De autoria do deputado Bordalo (PT), apresentado nesta terça-feira (18), na Assembleia Legislativa do Pará (ALEPA), o Projeto de Indicação (PI) que propõe a implementação de políticas públicas específicas para mulheres que vivem em comunidades tradicionais, quilombolas e indígenas.
A medida busca combater a violência de gênero e promover a ampliação de direitos nessas comunidades, garantindo acesso a serviços essenciais de proteção e apoio.
A proposta destaca a necessidade de Centros de Atendimento Especializado voltados para essas populações, onde serão ofertados serviços de saúde, assistência jurídica, psicológica e social. Além disso, o projeto sugere a construção de Delegacias Especializadas de Atendimento à Mulher (DEAM) em áreas estratégicas para ampliar o suporte às vítimas de violência.

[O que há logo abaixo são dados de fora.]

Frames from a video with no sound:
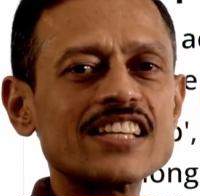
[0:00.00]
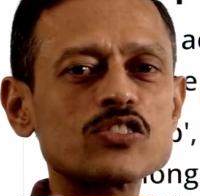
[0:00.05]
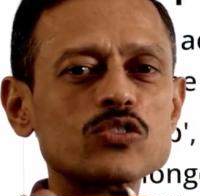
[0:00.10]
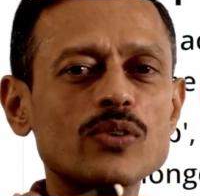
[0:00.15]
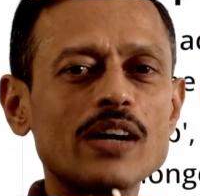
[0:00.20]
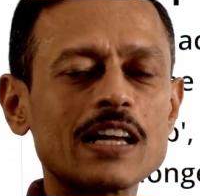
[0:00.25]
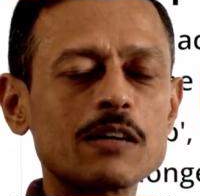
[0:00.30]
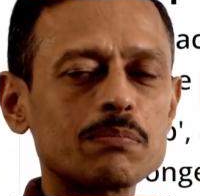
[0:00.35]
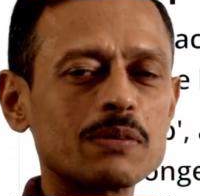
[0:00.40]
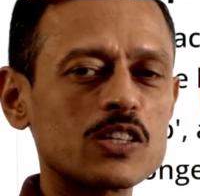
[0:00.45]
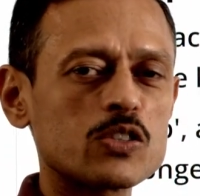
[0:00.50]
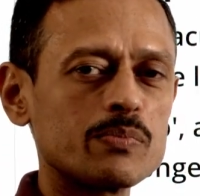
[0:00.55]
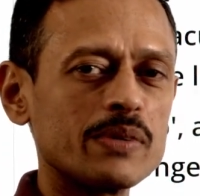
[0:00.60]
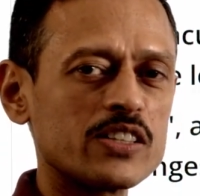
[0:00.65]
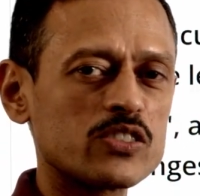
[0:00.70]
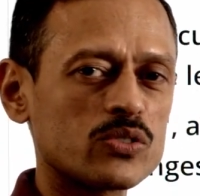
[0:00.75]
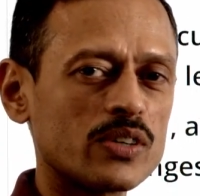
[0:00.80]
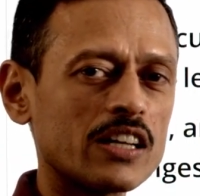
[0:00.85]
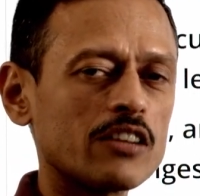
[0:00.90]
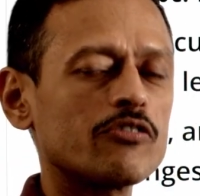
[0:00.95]
square plus B
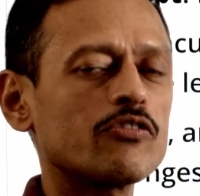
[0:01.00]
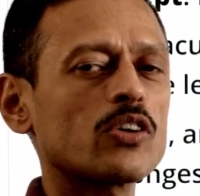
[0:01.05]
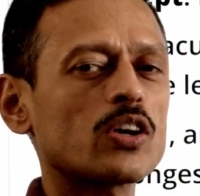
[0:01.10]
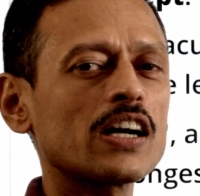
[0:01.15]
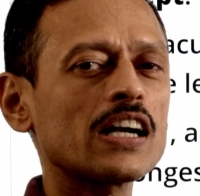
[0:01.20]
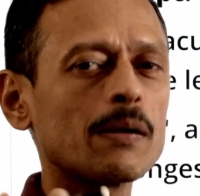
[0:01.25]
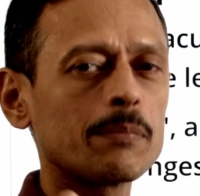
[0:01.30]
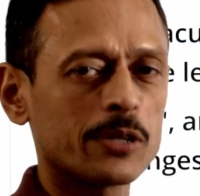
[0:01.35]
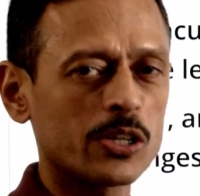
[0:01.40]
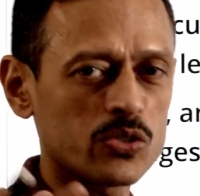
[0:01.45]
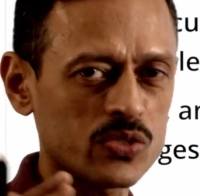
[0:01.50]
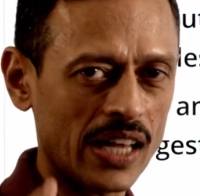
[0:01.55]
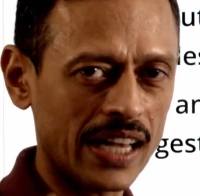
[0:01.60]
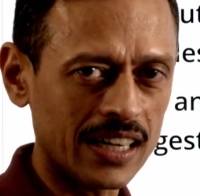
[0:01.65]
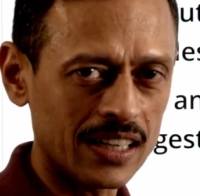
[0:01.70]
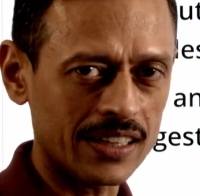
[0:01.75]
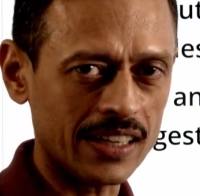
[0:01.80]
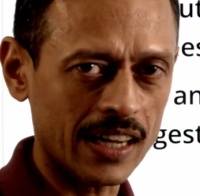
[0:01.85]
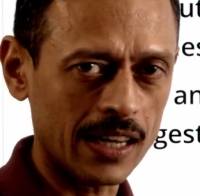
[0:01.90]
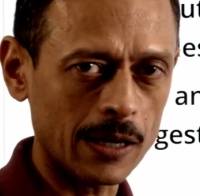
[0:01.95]
square for an obtuse
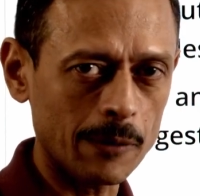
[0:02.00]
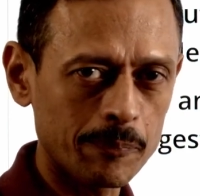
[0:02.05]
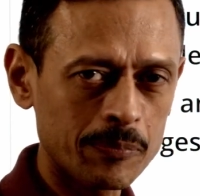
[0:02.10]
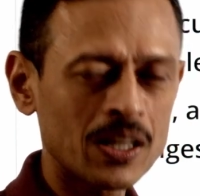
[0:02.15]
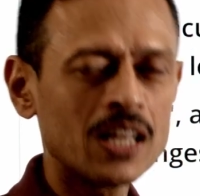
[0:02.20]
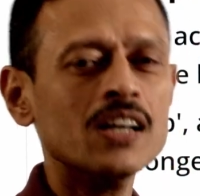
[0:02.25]
angle triangle.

Outro ponto importante do texto é a inclusão da Secretaria de Estado de Educação na execução de campanhas educativas e cursos de capacitação profissional para as mulheres dessas comunidades. Essas ações devem abordar temas como combate à violência de gênero e direitos humanos, promovendo a conscientização e a autonomia das mulheres.

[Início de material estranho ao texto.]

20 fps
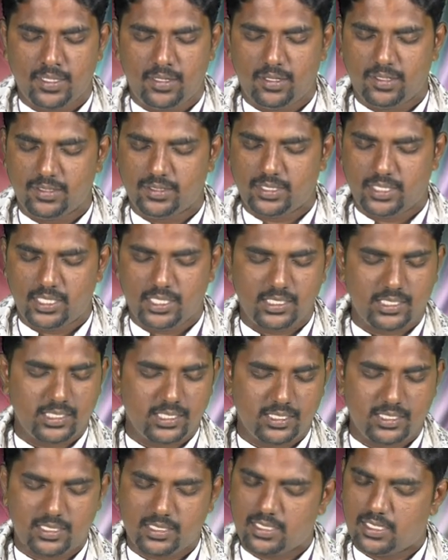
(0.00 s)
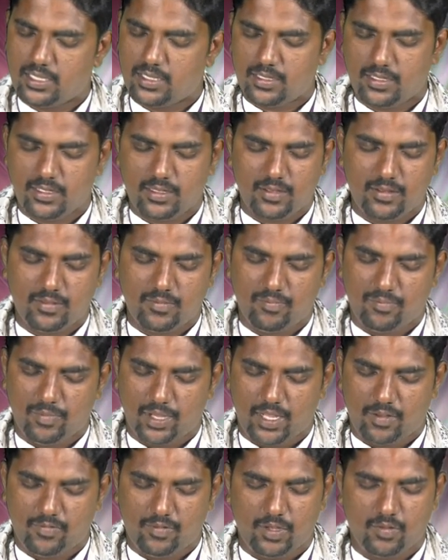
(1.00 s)
Lord Jesus,
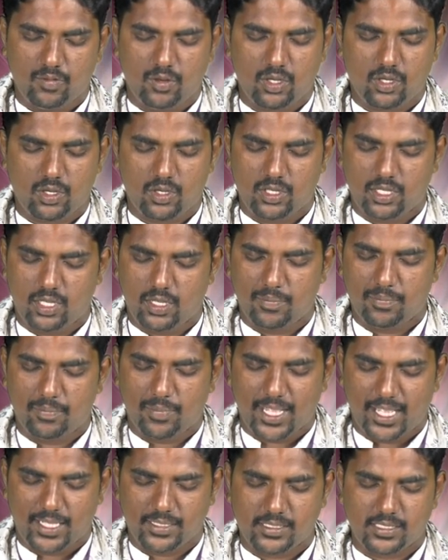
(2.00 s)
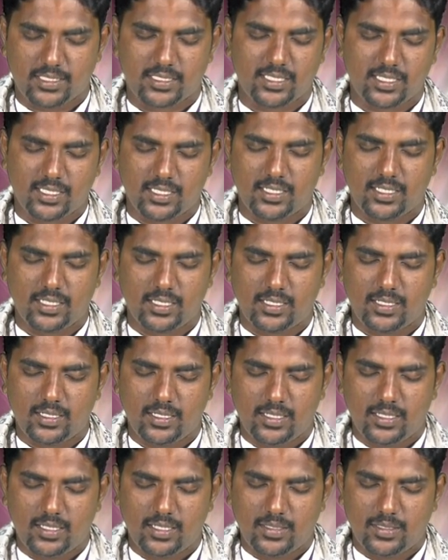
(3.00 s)
may we walk on your paths
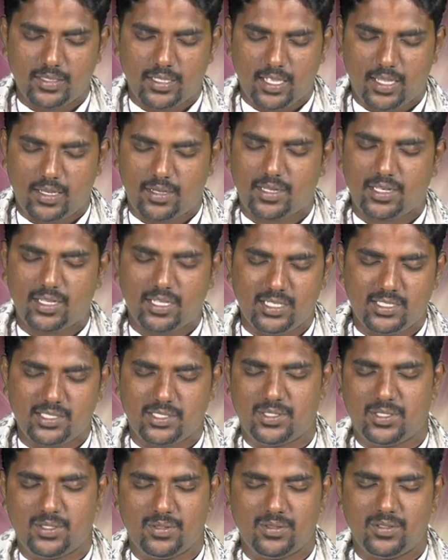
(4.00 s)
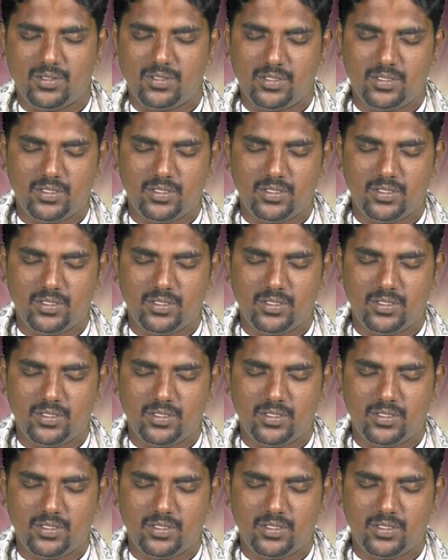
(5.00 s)
and reach you.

A violência contra mulheres em comunidades tradicionais é um problema estrutural agravado por fatores como isolamento geográfico, dificuldades no acesso à saúde e à justiça e barreiras culturais que dificultam denúncias. Estudos apontam que mulheres indígenas e quilombolas são mais vulneráveis à violência doméstica, sexual e psicológica, sendo essenciais políticas públicas que atendam às suas especificidades.
A criação de políticas públicas específicas para essas comunidades está alinhada com compromissos internacionais assumidos pelo Brasil, como a Convenção sobre a Eliminação de Todas as Formas de Discriminação contra a Mulher (CEDAW). Além de ser uma questão de segurança e justiça social, a proposta busca garantir que todas as mulheres do estado tenham acesso a condições dignas de vida, proteção e desenvolvimento.
A iniciativa do deputado Bordalo reforça o compromisso do Estado com os direitos humanos e com a implementação de medidas concretas para erradicar a violência de gênero. A proposta segue para análise do Governo do Estado, que poderá encaminhar um Projeto de Lei à Alepa para regulamentação e efetivação das medidas.